Fulks also notes this preseason schedule as one reason her team does not need a loss to wake them up or help them focus. They’ve lost already. “They’re also really competitive,” adds Fulks. “They take losing in practice just as hard as losing in games and it motivates them to play better the next day.”
It’s no surprise that depth is a key factor across the board with our remaining undefeated teams – maintaining a high level of competition is essential to consistency.
“This is the deepest team of any of my really good teams here,” says Wisconsin Lutheran coach Klay Knueppel, “and we work really hard to bring Top 25 teams into our tournament every year.”
This year the Warriors beat WashU in that tournament, then went on the road to defeat Millikin and Chicago, all big-name programs, two with national championship banners. “After the Chicago game, I told the players they would understand just how big these wins are,” says Kneuppel. “We’ve only been around 30 years, to beat these schools with 100 years of history and so many resources is a big deal.”
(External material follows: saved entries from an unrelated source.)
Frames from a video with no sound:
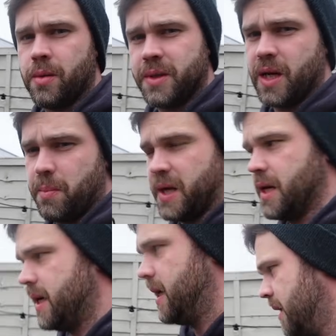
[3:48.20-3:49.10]
we did a
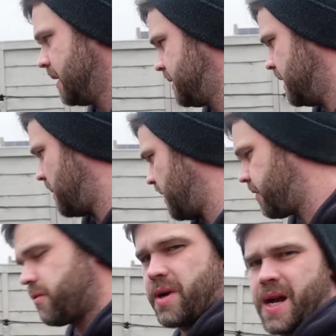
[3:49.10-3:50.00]
burn in, did about
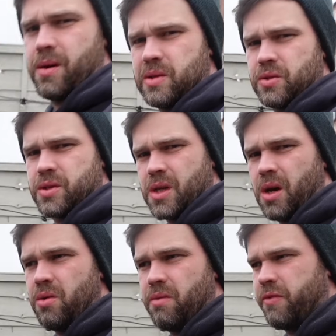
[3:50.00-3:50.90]
3 hours or
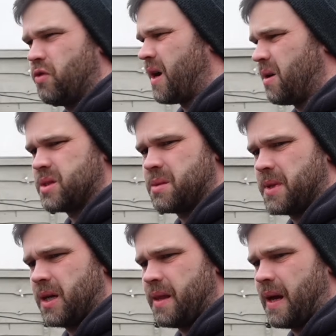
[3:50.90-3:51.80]
so, 4 hours,
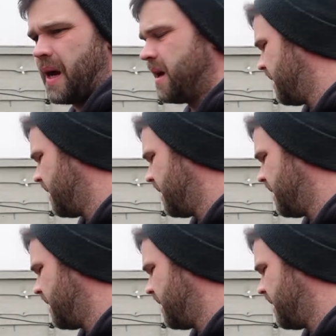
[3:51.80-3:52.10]
something like that.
For many of these teams, a long undefeated streak is a signal they’re ready to break into the next tier of programs. Transylvania took their show on the road and beat Tufts. Webster and Wisconsin Lutheran have significantly separated themselves from their conference opponents and will be really difficult draws come NCAA Tournament time.
For our final undefeated team, long winning streaks are old hat, but they are hoping this ones leads to the breakthrough they’ve been working for a long time. Under Bill Broderick, the Christopher Newport Captains have had seven double digit win streaks and are currently riding a 34-game streak that stretches to 2019.
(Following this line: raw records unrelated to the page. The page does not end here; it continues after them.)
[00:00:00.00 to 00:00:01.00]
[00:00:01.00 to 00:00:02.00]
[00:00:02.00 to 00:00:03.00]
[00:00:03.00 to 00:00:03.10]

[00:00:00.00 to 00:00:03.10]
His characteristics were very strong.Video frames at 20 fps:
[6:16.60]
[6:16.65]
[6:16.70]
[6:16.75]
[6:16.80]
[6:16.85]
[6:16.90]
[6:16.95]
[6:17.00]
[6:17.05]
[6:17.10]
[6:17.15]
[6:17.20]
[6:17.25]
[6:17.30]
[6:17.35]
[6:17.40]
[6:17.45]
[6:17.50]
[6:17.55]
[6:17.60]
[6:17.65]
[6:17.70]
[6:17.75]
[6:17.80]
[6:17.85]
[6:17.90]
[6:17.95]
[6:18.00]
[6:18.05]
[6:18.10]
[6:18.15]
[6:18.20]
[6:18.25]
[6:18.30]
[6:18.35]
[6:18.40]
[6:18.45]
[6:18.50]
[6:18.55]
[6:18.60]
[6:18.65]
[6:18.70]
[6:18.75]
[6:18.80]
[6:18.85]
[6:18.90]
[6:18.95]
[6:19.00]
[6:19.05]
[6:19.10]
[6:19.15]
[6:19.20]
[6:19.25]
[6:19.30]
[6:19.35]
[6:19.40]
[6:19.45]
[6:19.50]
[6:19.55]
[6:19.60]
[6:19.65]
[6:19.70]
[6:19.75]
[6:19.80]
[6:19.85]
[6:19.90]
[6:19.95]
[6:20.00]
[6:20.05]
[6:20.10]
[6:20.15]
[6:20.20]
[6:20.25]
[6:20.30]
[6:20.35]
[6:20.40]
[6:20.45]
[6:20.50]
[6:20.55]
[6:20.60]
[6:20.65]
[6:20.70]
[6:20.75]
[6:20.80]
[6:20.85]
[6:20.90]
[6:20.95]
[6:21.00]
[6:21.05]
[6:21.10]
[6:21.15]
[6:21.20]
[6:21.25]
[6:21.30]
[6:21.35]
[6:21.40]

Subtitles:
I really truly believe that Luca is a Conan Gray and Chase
“It was very cool the first time,” says Broderick, “This time we did not really pay much attention to it. When we hit 31, we broke the women’s basketball record that was set before I got here and now, I think, we have the longest win streak in any sport at school. It does not feel too different, though. We’re focused on other things. ”
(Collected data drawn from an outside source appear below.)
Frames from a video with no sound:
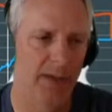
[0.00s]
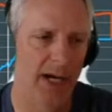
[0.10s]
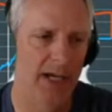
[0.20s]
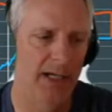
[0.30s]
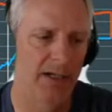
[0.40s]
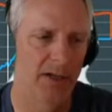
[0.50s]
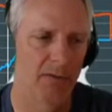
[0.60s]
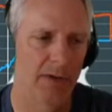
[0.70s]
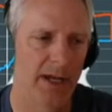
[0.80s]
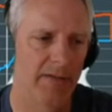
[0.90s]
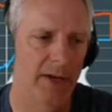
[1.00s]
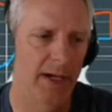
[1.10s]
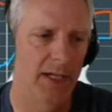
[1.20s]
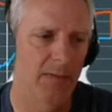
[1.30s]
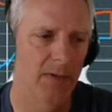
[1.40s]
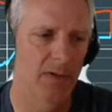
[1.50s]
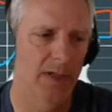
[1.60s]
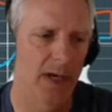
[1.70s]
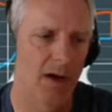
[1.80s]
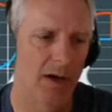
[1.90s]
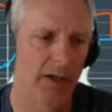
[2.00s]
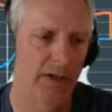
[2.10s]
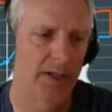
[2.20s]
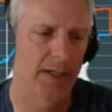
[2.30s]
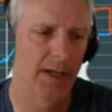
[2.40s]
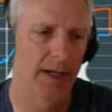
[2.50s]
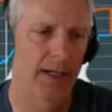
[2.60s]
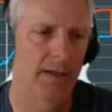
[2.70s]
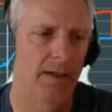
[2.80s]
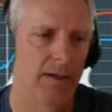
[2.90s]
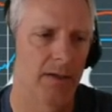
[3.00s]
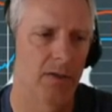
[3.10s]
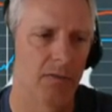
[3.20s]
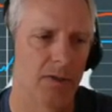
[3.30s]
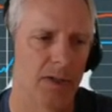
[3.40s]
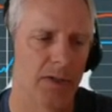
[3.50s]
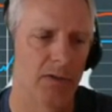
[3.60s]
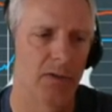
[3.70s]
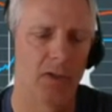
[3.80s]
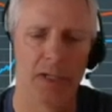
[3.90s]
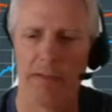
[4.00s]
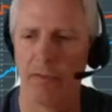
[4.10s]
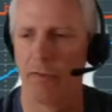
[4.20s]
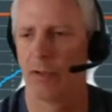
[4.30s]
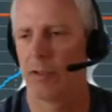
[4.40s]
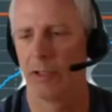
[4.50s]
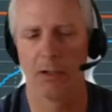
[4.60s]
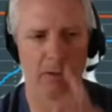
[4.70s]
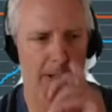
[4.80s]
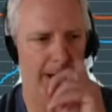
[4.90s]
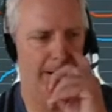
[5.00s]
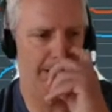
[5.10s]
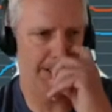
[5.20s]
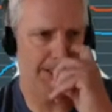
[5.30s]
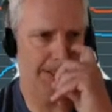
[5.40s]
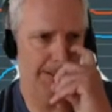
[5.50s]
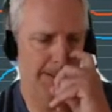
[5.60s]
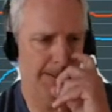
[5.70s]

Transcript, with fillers: buying in here, we have the icebergs on our side. So we're still looking for lower areas here.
This is the goal – for a coach to be able to say “we do not think about wins and losses” and you actually believe them. It’s basketball’s version of zen. In the moment. Focused on process. Obsessed with getting the little things right.
I asked Hope’s Brian Morehouse his thoughts on being undefeated now that their 61-game streak has come to an end. He said: “I do not think it impacted the way we prepare or practice at all. We are not changing anything just because we had an outcome we did not want. It’s go time, not look back time. ”
Win streaks are lots of fun for fans. They garner attention, which helps the program, and while they represent a lot of hard work, they also represent some measure of luck. There are fourteen teams in Division III with one loss – half of them by five points or less. The margin is very thin. If that’s the way you measure success, you’re going to spend a lot of time very frustrated.
The final piece of the puzzle is to have fun or at least enjoy the process. Playing basketball and succeeding on the level of these teams takes a lot of work, but if it only feels like work, why are you doing it? Knueppel notes that once his team’s streak started getting pretty big, once they’d had big wins and were in the rankings, there was a sense of tension and pressure, but they’ve worked through it and learned to enjoy what they’re accomplishing together.
The first thing I heard Ryan Turell say after IWU ended Yeshiva’s much celebrated 50-win streak was, “We got beat. We’ll get better. ” Even Broderick notes, “If we’re playing as well as we can and someone beats us, I can sleep at night.”
The reality is: there’s no secret sauce. Experience helps. Winning does, often, beget winning, but not because of the winning itself – because of the culture that supports it. Only one team ends with a win, pandemics notwithstanding, and every one of these teams (and 900 others) will fight like hell to get there. But I doubt a single one of them will miss the opportunity to truly enjoy the process.